(Extracted information Opens)

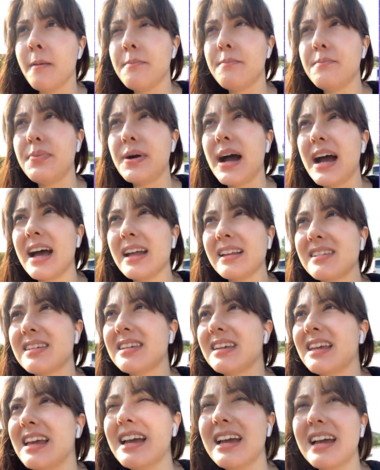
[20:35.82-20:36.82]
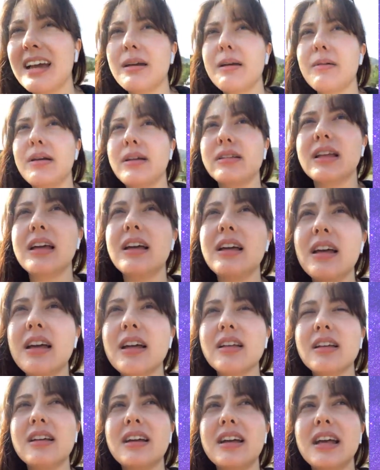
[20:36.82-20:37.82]
But
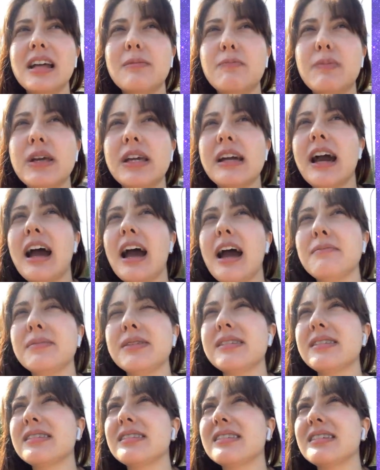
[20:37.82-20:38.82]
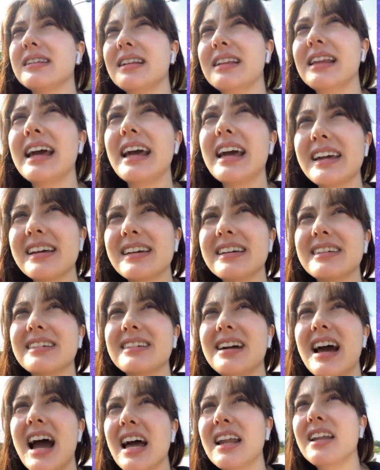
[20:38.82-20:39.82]
it becomes like
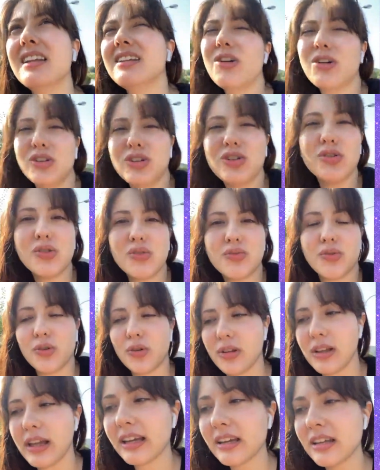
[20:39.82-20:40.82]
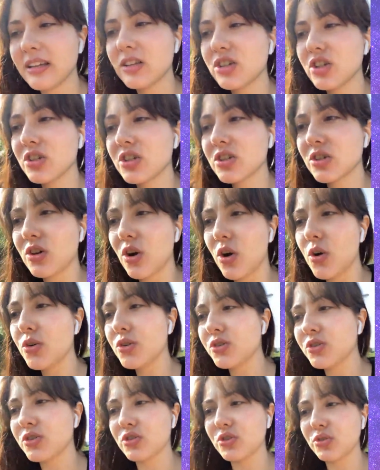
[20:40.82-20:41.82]
not useful. Like it just
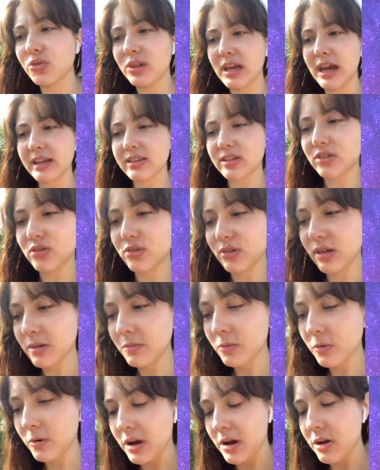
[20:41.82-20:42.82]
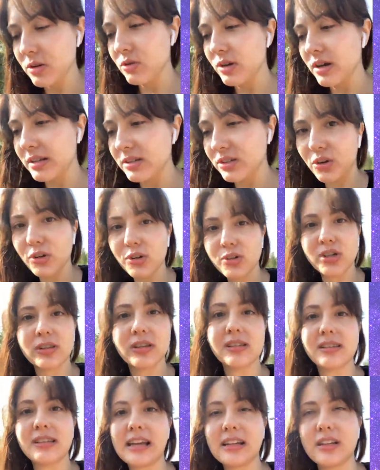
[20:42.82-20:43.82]
goes to the extreme where you are indulging
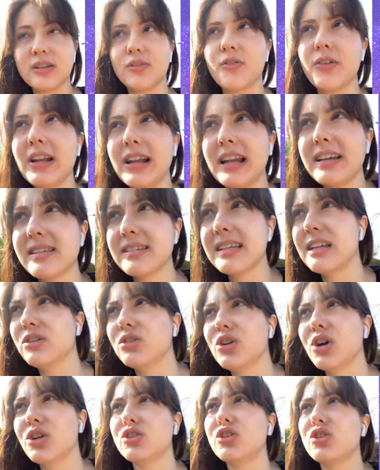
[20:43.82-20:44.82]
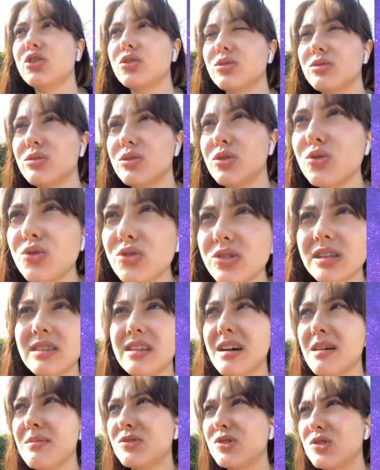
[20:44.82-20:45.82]
these negative feelings and you're not using
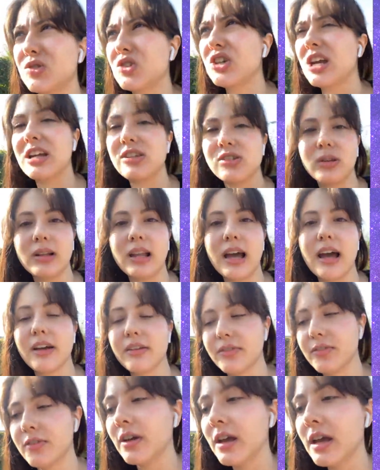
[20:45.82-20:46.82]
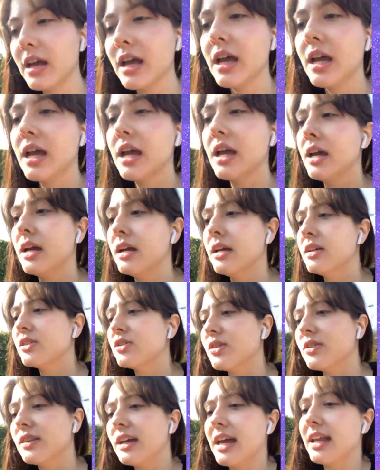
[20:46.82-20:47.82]
them to change your life.
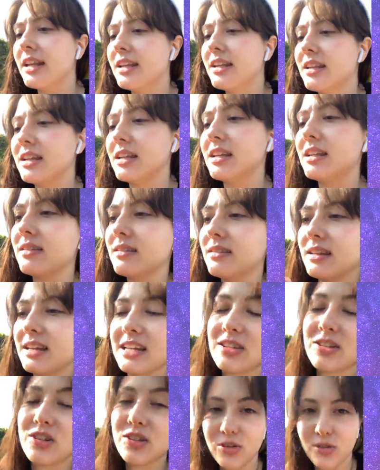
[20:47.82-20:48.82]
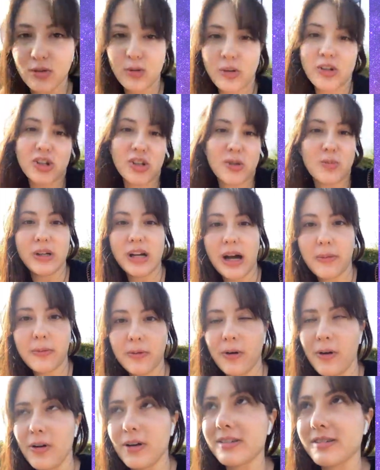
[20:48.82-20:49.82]
So then you will just become
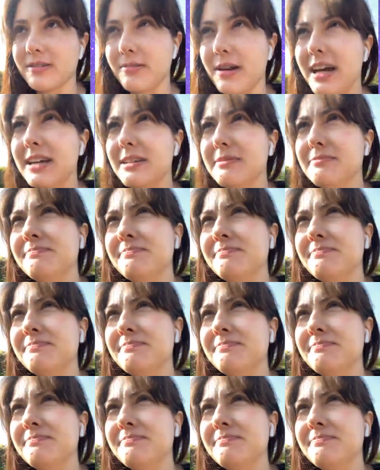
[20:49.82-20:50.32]
worse, right?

(Extracted information Closes)

What you have to do
Please give the data again unaltered, leaving out any images.

Response area
[20:35.82-20:36.82]
[20:36.82-20:37.82]
But
[20:37.82-20:38.82]
[20:38.82-20:39.82]
it becomes like
[20:39.82-20:40.82]
[20:40.82-20:41.82]
not useful. Like it just
[20:41.82-20:42.82]
[20:42.82-20:43.82]
goes to the extreme where you are indulging
[20:43.82-20:44.82]
[20:44.82-20:45.82]
these negative feelings and you're not using
[20:45.82-20:46.82]
[20:46.82-20:47.82]
them to change your life.
[20:47.82-20:48.82]
[20:48.82-20:49.82]
So then you will just become
[20:49.82-20:50.32]
worse, right?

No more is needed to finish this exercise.